[SOURCE DATA]
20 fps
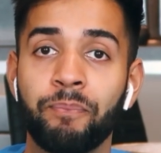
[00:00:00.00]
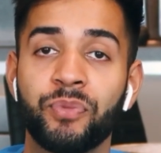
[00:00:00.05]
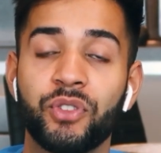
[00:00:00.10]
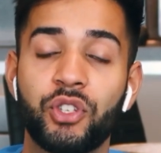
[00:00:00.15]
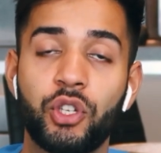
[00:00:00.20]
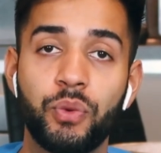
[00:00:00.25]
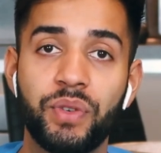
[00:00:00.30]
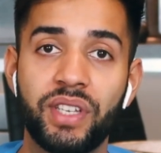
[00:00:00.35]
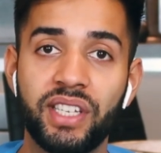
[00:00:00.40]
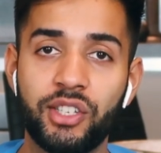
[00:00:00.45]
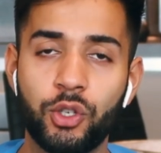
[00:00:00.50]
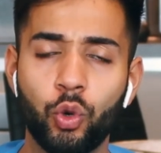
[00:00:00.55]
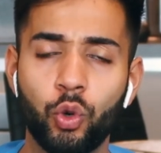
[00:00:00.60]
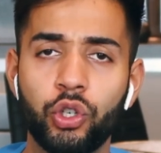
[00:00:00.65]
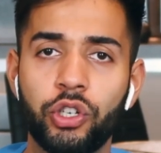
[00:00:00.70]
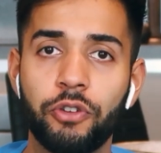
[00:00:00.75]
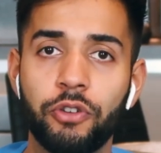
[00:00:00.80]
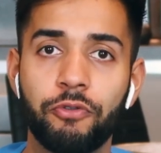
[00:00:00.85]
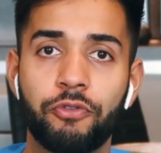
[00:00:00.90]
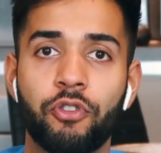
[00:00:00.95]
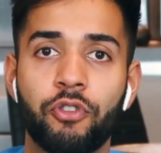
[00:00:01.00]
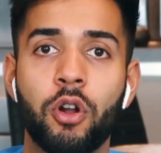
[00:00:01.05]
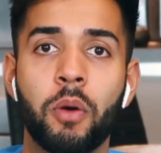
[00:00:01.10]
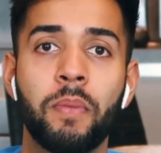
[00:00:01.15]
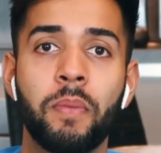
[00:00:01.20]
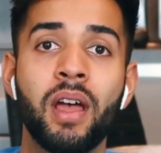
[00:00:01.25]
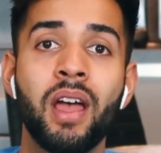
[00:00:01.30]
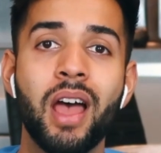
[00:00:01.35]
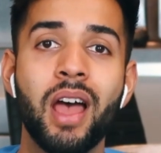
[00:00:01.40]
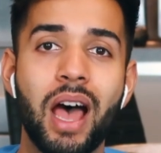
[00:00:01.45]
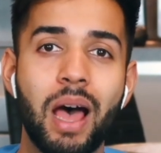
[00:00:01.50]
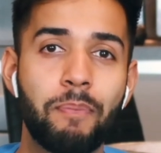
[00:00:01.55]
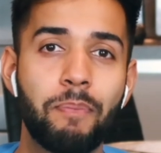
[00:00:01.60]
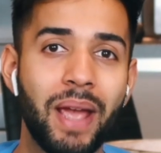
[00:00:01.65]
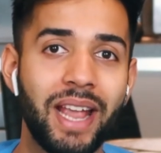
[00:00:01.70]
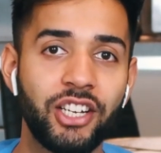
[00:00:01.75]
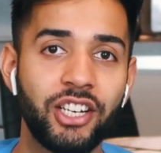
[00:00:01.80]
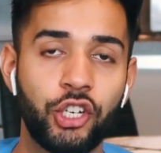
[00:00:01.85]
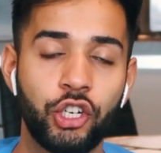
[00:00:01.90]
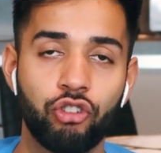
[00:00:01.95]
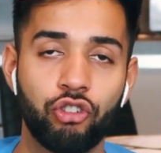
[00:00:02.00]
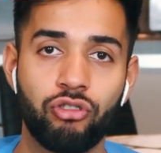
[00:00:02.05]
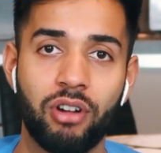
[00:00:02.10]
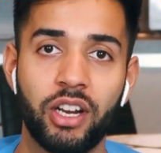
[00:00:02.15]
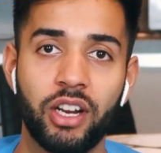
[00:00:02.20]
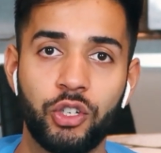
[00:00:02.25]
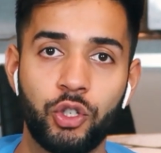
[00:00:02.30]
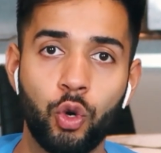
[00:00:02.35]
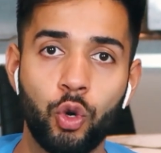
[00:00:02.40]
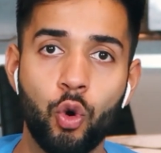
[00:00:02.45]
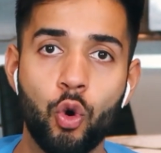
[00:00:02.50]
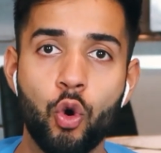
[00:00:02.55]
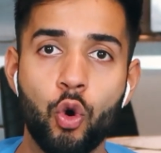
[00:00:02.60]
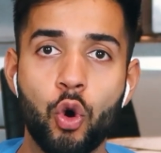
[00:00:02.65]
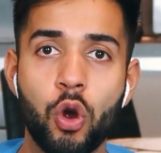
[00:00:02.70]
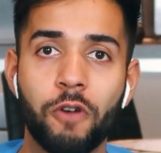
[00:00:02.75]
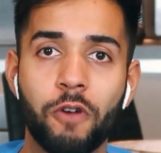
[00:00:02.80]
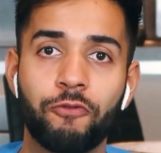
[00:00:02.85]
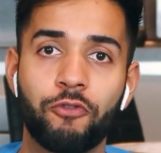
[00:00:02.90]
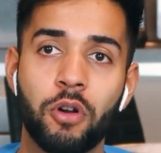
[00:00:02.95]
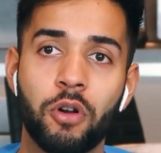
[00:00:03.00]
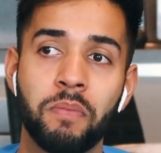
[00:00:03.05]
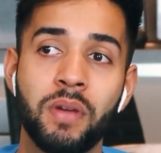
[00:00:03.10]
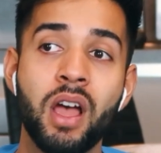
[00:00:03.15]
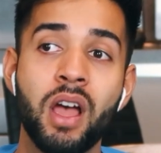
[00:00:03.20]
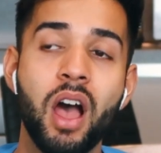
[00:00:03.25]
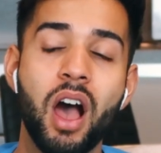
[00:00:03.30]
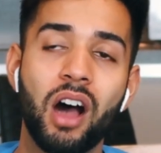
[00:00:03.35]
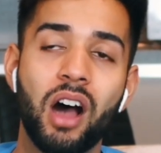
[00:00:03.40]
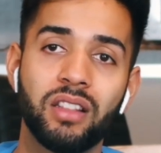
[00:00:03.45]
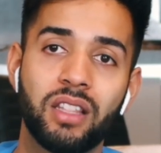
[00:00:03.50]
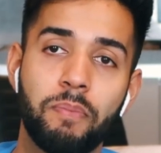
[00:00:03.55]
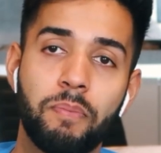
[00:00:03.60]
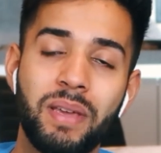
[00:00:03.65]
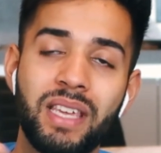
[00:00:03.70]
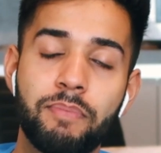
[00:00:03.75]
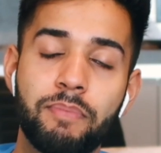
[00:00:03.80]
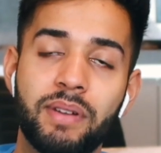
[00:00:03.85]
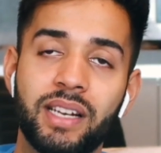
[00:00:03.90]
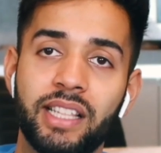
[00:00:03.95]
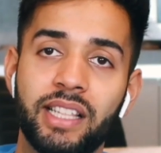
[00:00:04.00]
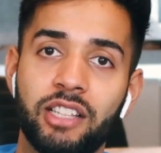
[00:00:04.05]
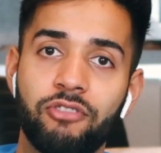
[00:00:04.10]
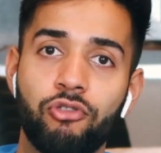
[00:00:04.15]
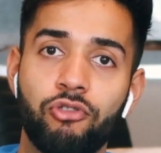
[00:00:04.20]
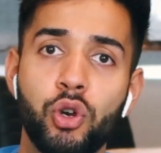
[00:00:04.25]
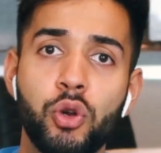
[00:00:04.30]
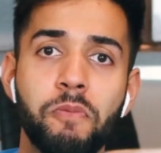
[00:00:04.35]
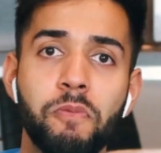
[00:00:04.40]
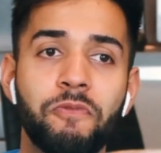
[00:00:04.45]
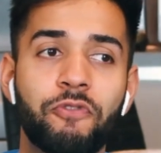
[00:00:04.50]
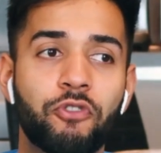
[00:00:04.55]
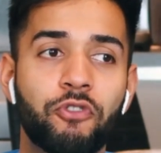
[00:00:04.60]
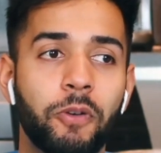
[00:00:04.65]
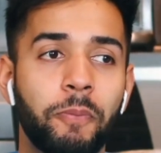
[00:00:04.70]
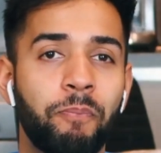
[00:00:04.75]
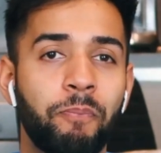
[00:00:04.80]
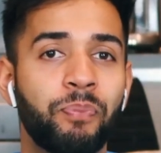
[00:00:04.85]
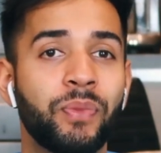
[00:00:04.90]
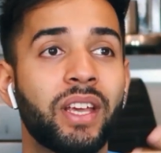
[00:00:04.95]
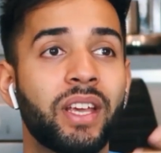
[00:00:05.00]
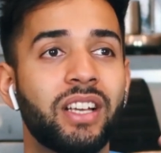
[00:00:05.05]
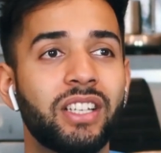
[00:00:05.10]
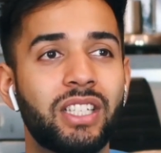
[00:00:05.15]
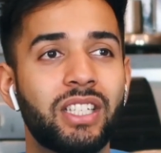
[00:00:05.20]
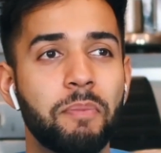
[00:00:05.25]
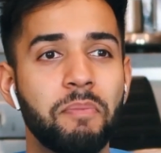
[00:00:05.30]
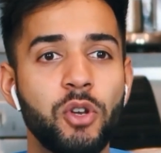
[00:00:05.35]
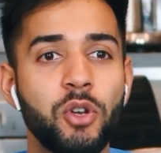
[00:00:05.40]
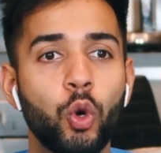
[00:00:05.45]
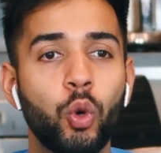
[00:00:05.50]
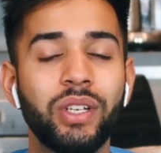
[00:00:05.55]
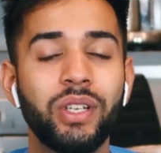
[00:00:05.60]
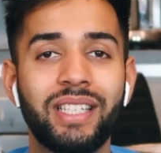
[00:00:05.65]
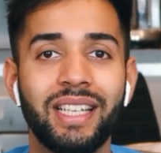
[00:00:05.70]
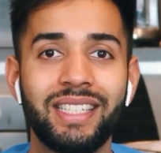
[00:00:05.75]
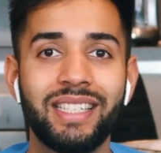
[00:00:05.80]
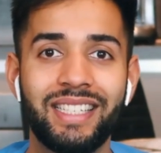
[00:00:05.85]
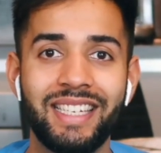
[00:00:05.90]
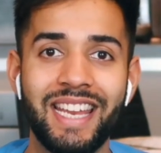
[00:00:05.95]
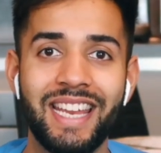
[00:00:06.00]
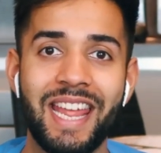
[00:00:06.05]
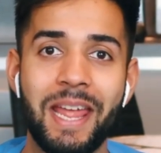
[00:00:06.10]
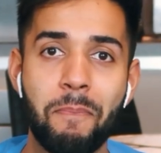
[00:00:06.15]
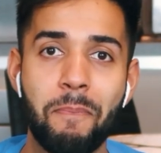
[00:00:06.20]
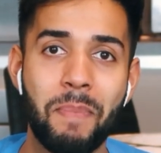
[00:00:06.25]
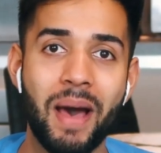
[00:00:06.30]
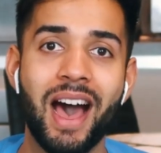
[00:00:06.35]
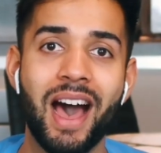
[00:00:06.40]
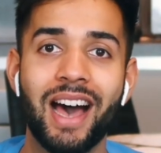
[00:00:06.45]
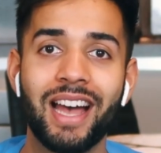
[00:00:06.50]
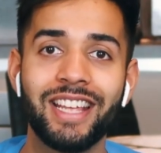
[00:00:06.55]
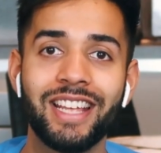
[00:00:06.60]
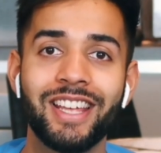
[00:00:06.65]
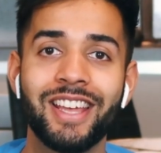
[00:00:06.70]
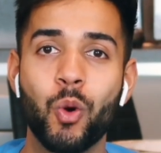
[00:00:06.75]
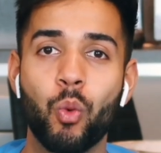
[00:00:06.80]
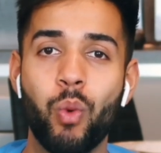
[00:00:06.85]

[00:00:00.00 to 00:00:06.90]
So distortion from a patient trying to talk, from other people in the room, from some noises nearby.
[/SOURCE DATA]
WHAT YOU WILL DO
Write out the data once more exactly, omitting the pictures.

OUTPUT OF THE TASK
20 fps
[00:00:00.00]
[00:00:00.05]
[00:00:00.10]
[00:00:00.15]
[00:00:00.20]
[00:00:00.25]
[00:00:00.30]
[00:00:00.35]
[00:00:00.40]
[00:00:00.45]
[00:00:00.50]
[00:00:00.55]
[00:00:00.60]
[00:00:00.65]
[00:00:00.70]
[00:00:00.75]
[00:00:00.80]
[00:00:00.85]
[00:00:00.90]
[00:00:00.95]
[00:00:01.00]
[00:00:01.05]
[00:00:01.10]
[00:00:01.15]
[00:00:01.20]
[00:00:01.25]
[00:00:01.30]
[00:00:01.35]
[00:00:01.40]
[00:00:01.45]
[00:00:01.50]
[00:00:01.55]
[00:00:01.60]
[00:00:01.65]
[00:00:01.70]
[00:00:01.75]
[00:00:01.80]
[00:00:01.85]
[00:00:01.90]
[00:00:01.95]
[00:00:02.00]
[00:00:02.05]
[00:00:02.10]
[00:00:02.15]
[00:00:02.20]
[00:00:02.25]
[00:00:02.30]
[00:00:02.35]
[00:00:02.40]
[00:00:02.45]
[00:00:02.50]
[00:00:02.55]
[00:00:02.60]
[00:00:02.65]
[00:00:02.70]
[00:00:02.75]
[00:00:02.80]
[00:00:02.85]
[00:00:02.90]
[00:00:02.95]
[00:00:03.00]
[00:00:03.05]
[00:00:03.10]
[00:00:03.15]
[00:00:03.20]
[00:00:03.25]
[00:00:03.30]
[00:00:03.35]
[00:00:03.40]
[00:00:03.45]
[00:00:03.50]
[00:00:03.55]
[00:00:03.60]
[00:00:03.65]
[00:00:03.70]
[00:00:03.75]
[00:00:03.80]
[00:00:03.85]
[00:00:03.90]
[00:00:03.95]
[00:00:04.00]
[00:00:04.05]
[00:00:04.10]
[00:00:04.15]
[00:00:04.20]
[00:00:04.25]
[00:00:04.30]
[00:00:04.35]
[00:00:04.40]
[00:00:04.45]
[00:00:04.50]
[00:00:04.55]
[00:00:04.60]
[00:00:04.65]
[00:00:04.70]
[00:00:04.75]
[00:00:04.80]
[00:00:04.85]
[00:00:04.90]
[00:00:04.95]
[00:00:05.00]
[00:00:05.05]
[00:00:05.10]
[00:00:05.15]
[00:00:05.20]
[00:00:05.25]
[00:00:05.30]
[00:00:05.35]
[00:00:05.40]
[00:00:05.45]
[00:00:05.50]
[00:00:05.55]
[00:00:05.60]
[00:00:05.65]
[00:00:05.70]
[00:00:05.75]
[00:00:05.80]
[00:00:05.85]
[00:00:05.90]
[00:00:05.95]
[00:00:06.00]
[00:00:06.05]
[00:00:06.10]
[00:00:06.15]
[00:00:06.20]
[00:00:06.25]
[00:00:06.30]
[00:00:06.35]
[00:00:06.40]
[00:00:06.45]
[00:00:06.50]
[00:00:06.55]
[00:00:06.60]
[00:00:06.65]
[00:00:06.70]
[00:00:06.75]
[00:00:06.80]
[00:00:06.85]

[00:00:00.00 to 00:00:06.90]
So distortion from a patient trying to talk, from other people in the room, from some noises nearby.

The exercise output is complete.